DOYLE HOLDRIDGE: A good old boy who has the gift of gab, who can get out there and talk to people—that’s something that’s never going to be outdated. I’ve never seen anybody set a computer in a room with a crook and then walk out with a confession.
“YOU CAN TAKE THE HORSE AND THE WINCHESTER …”
In the past fifteen years, DNA technology and fingerprint analysis have transformed the Rangers’ job, allowing them to close cases that would otherwise remain unsolved.
CAPTAIN KIRBY DENDY became a Ranger in 1987. He heads Company F, in Waco: The cases are the same as they used to be, but the manner in which they’re solved—and the speed in which they are solved—has changed. Then again, in some cases, we don’t have any DNA evidence or fingerprints to work with, and the investigation still takes the same legwork and effort that it did a hundred years ago.
JESS MALONE: No matter how good the technology gets, some cases still require a lot of windshield time—just driving up and down the road, following leads.
CHANCE COLLINS: Jurors expect a lot more from us today because they watch shows like CSI, and criminals are getting savvier too. They will alter a crime scene based on what they have seen on TV. I had a case where a guy had stabbed a man more than twenty times, and before he left the victim’s house, he turned the thermostat all the way down.
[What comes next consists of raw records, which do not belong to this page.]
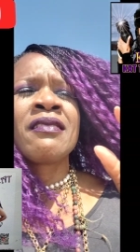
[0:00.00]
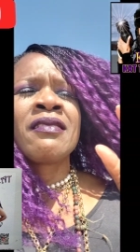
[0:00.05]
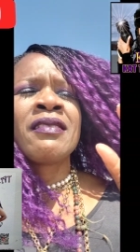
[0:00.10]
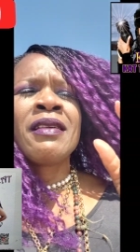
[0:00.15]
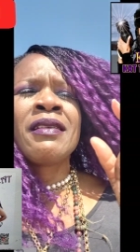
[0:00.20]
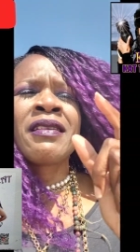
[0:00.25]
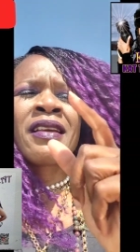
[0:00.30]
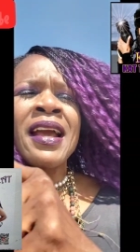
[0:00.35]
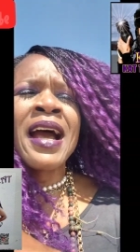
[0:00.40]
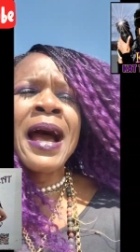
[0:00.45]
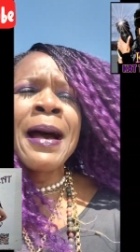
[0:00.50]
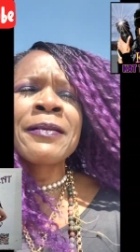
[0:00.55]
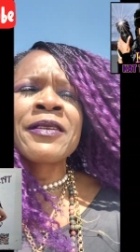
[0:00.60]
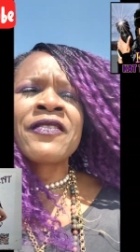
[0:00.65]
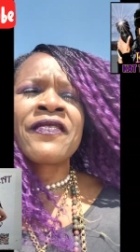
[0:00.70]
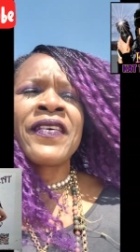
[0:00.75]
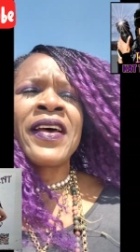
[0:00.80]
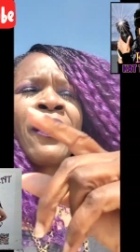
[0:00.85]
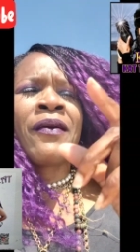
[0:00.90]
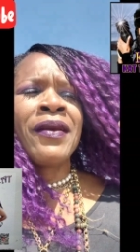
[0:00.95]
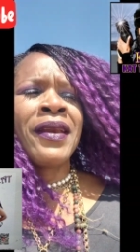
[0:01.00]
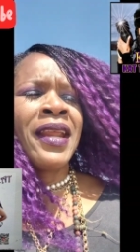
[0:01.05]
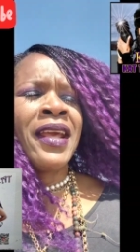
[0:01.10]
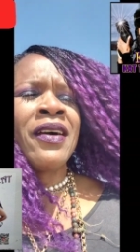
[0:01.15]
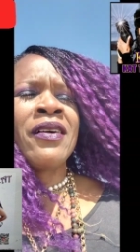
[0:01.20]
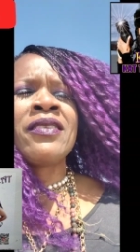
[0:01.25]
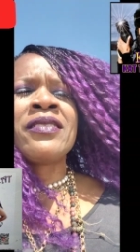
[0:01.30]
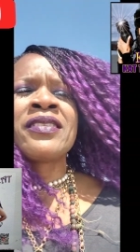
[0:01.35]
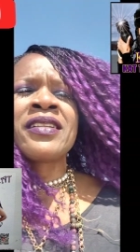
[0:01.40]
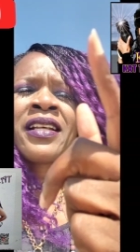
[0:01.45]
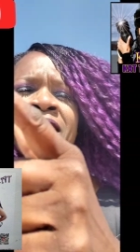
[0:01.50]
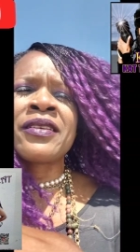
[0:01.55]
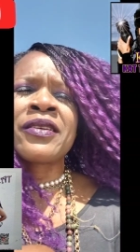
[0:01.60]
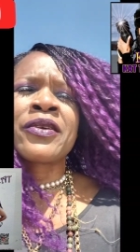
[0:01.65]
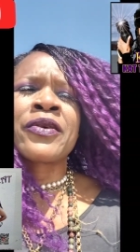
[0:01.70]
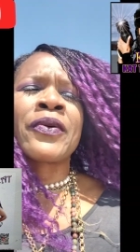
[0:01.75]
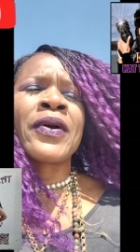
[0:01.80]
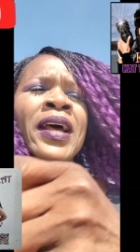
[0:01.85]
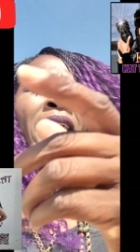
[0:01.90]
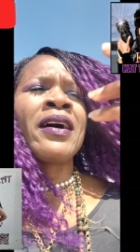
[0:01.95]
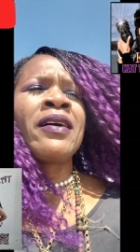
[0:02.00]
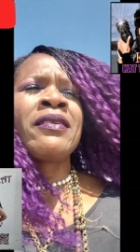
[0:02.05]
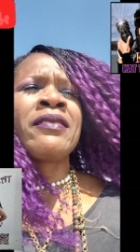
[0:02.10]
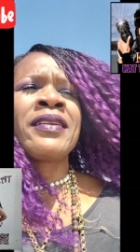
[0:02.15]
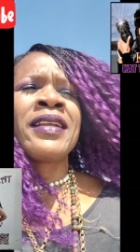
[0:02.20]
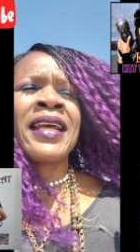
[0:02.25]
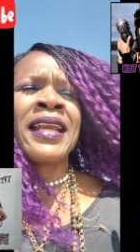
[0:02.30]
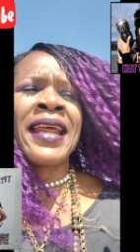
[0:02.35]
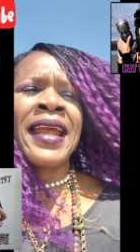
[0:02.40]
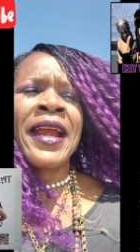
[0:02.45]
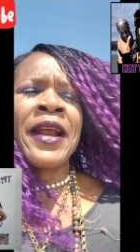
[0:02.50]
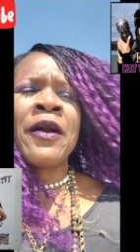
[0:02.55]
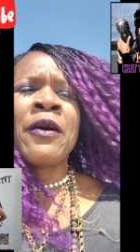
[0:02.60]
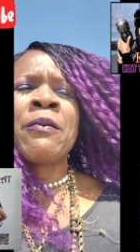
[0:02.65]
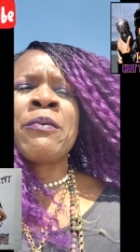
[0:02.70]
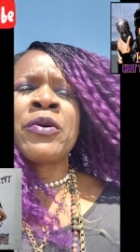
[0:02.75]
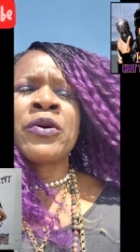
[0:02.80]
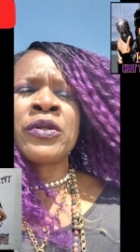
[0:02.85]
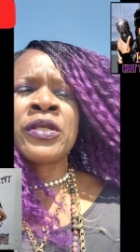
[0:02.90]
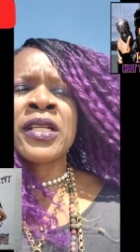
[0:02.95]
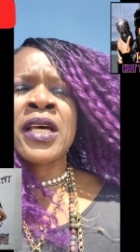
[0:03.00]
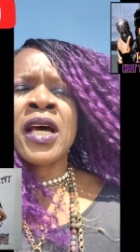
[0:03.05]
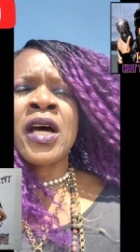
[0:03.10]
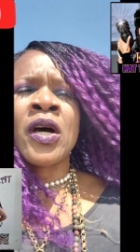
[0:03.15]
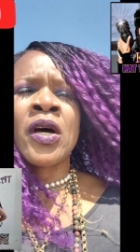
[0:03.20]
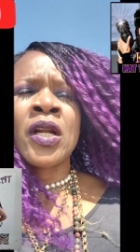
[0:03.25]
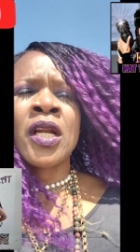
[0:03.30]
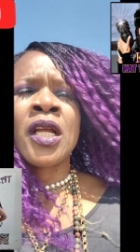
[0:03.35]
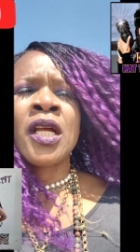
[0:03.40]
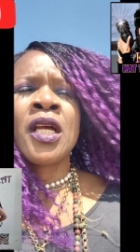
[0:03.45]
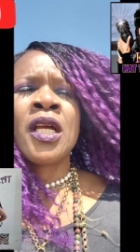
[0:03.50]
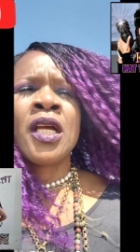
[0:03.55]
the cops found nails on the ground and hair pulled out.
He told me in his confession that he had done that because he knew that the temperature could throw off our estimation of the time of death. The only problem? He left a bloody fingerprint on the wall.
SERGEANT FRANK MALINAK became a Ranger in 1993. He is stationed in Bryan: I tell people, “You can take the horse and the Winchester, but if you give me a cell phone and a laptop, I can get my job done.”
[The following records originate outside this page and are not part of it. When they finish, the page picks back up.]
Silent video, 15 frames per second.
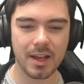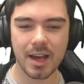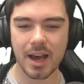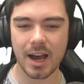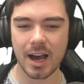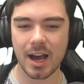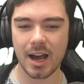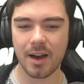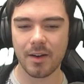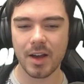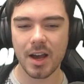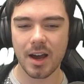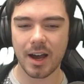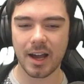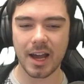
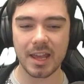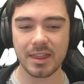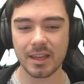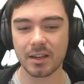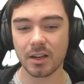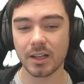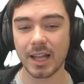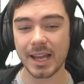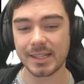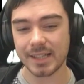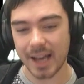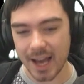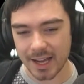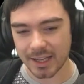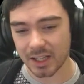I think unlike
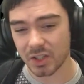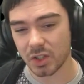Dehaka,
DAVID HULLUM: After I was promoted to Ranger, I decided to reopen a 1987 capital murder case of an old spinster in the town of Rising Star who had been sexually assaulted and strangled to death. I approached eight or nine men who had been questioned in the original investigation, and they all agreed to give me DNA samples, but none of them matched. Finally I tracked down this guy Leonard Self, who the police had looked at back then, and I visited him in jail in Abilene. He was real evasive, and he refused to give me a DNA sample. He was in jail for something minor, like a suspended driver’s license, and so I made some calls to see if he was on the jail’s work crew, which he was. I asked another Ranger, Calvin Cox, to use his connections at the jail. I said, “Get one of those jailers to let him smoke a cigarette when he’s working. After he smokes it, have the jailer pick that cigarette butt up.” The rest is history. DNA testing showed that only Leonard Self could have left the semen at the scene of the crime. He’s serving a life sentence now.
SERGEANT DAVID MAXWELL became a Ranger in 1986. He is stationed in Bay City: When I was in college, my intention was to become an attorney. And then, in 1969, my sister was murdered. She was 25, and I was 20, so this had a huge impact on my life. She had been working as an operator for Southwestern Bell Telephone, and when she went to work one Sunday, this man accosted her when she got out of her car. He drug her into an abandoned building, tied her up, raped her, and stabbed her to death. There was a vigorous investigation, but it never went anywhere. By 1972 the case was still unsolved, and so I decided to go into law enforcement. I joined DPS, and I made it my goal to become a Texas Ranger. It was my hope that, somewhere down the line, I could reopen my sister’s case and bring it to a conclusion.